Saved entries:
++++

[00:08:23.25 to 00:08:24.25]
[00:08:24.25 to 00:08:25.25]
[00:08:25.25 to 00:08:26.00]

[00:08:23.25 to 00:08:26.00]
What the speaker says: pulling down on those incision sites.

++++

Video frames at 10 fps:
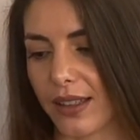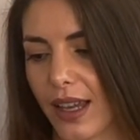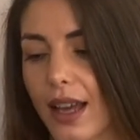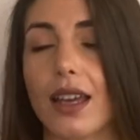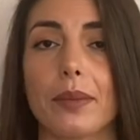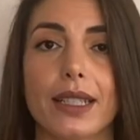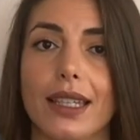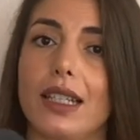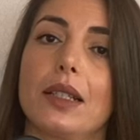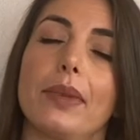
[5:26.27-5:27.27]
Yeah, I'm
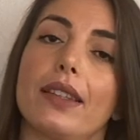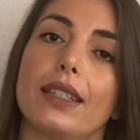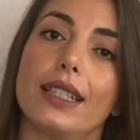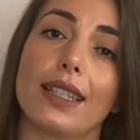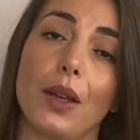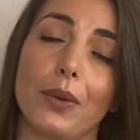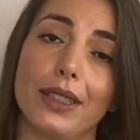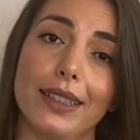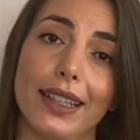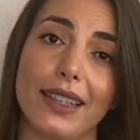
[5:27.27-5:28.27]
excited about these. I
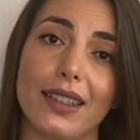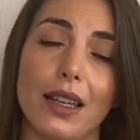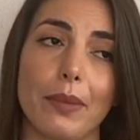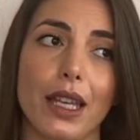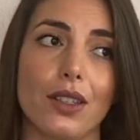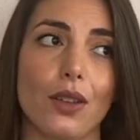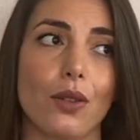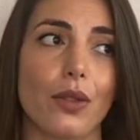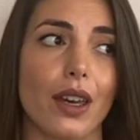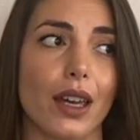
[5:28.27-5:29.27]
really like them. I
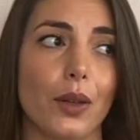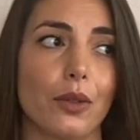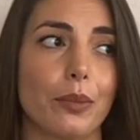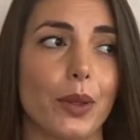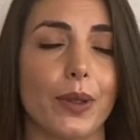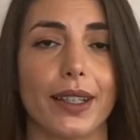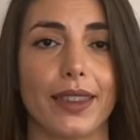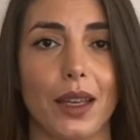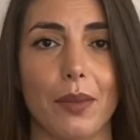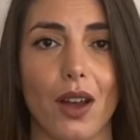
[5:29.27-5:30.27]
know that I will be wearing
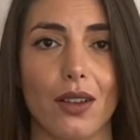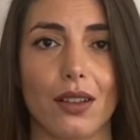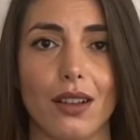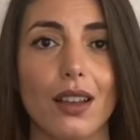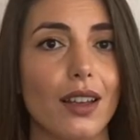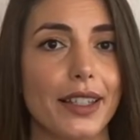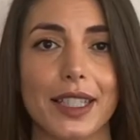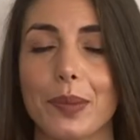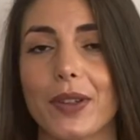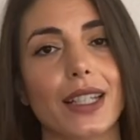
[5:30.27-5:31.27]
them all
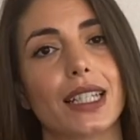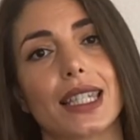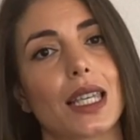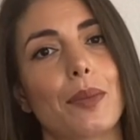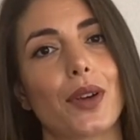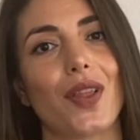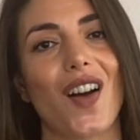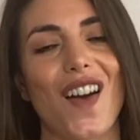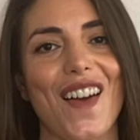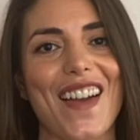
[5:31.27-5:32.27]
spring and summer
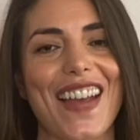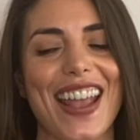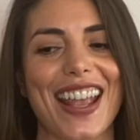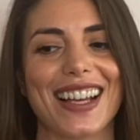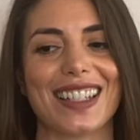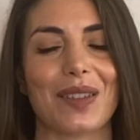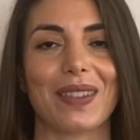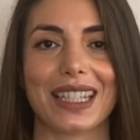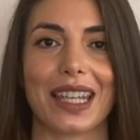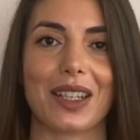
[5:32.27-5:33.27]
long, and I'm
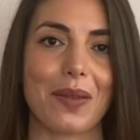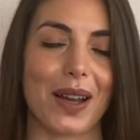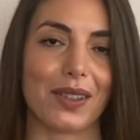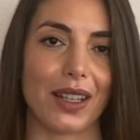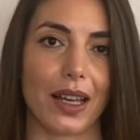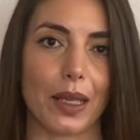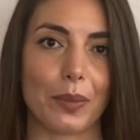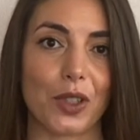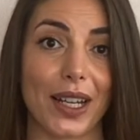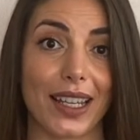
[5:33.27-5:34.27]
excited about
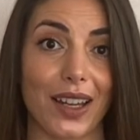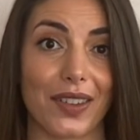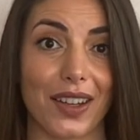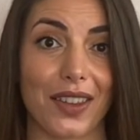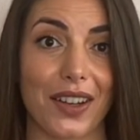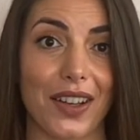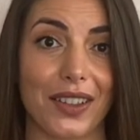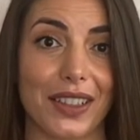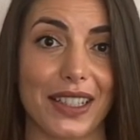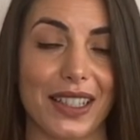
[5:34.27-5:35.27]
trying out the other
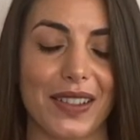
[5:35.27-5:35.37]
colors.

++++

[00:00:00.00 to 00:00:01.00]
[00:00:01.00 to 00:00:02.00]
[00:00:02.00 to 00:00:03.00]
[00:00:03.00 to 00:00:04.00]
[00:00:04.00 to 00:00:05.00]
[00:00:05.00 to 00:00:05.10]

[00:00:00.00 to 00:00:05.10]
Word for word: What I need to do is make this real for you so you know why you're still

++++

▶ **Exercise**: Please reproduce the lines from the line with "[00:08:25.25 to 00:08:26.00]" to the line with "What the speaker", both ends included, exactly as they appear above.

▶ **Reply**:
[00:08:25.25 to 00:08:26.00]

[00:08:23.25 to 00:08:26.00]
What the speaker says: pulling down on those incision sites.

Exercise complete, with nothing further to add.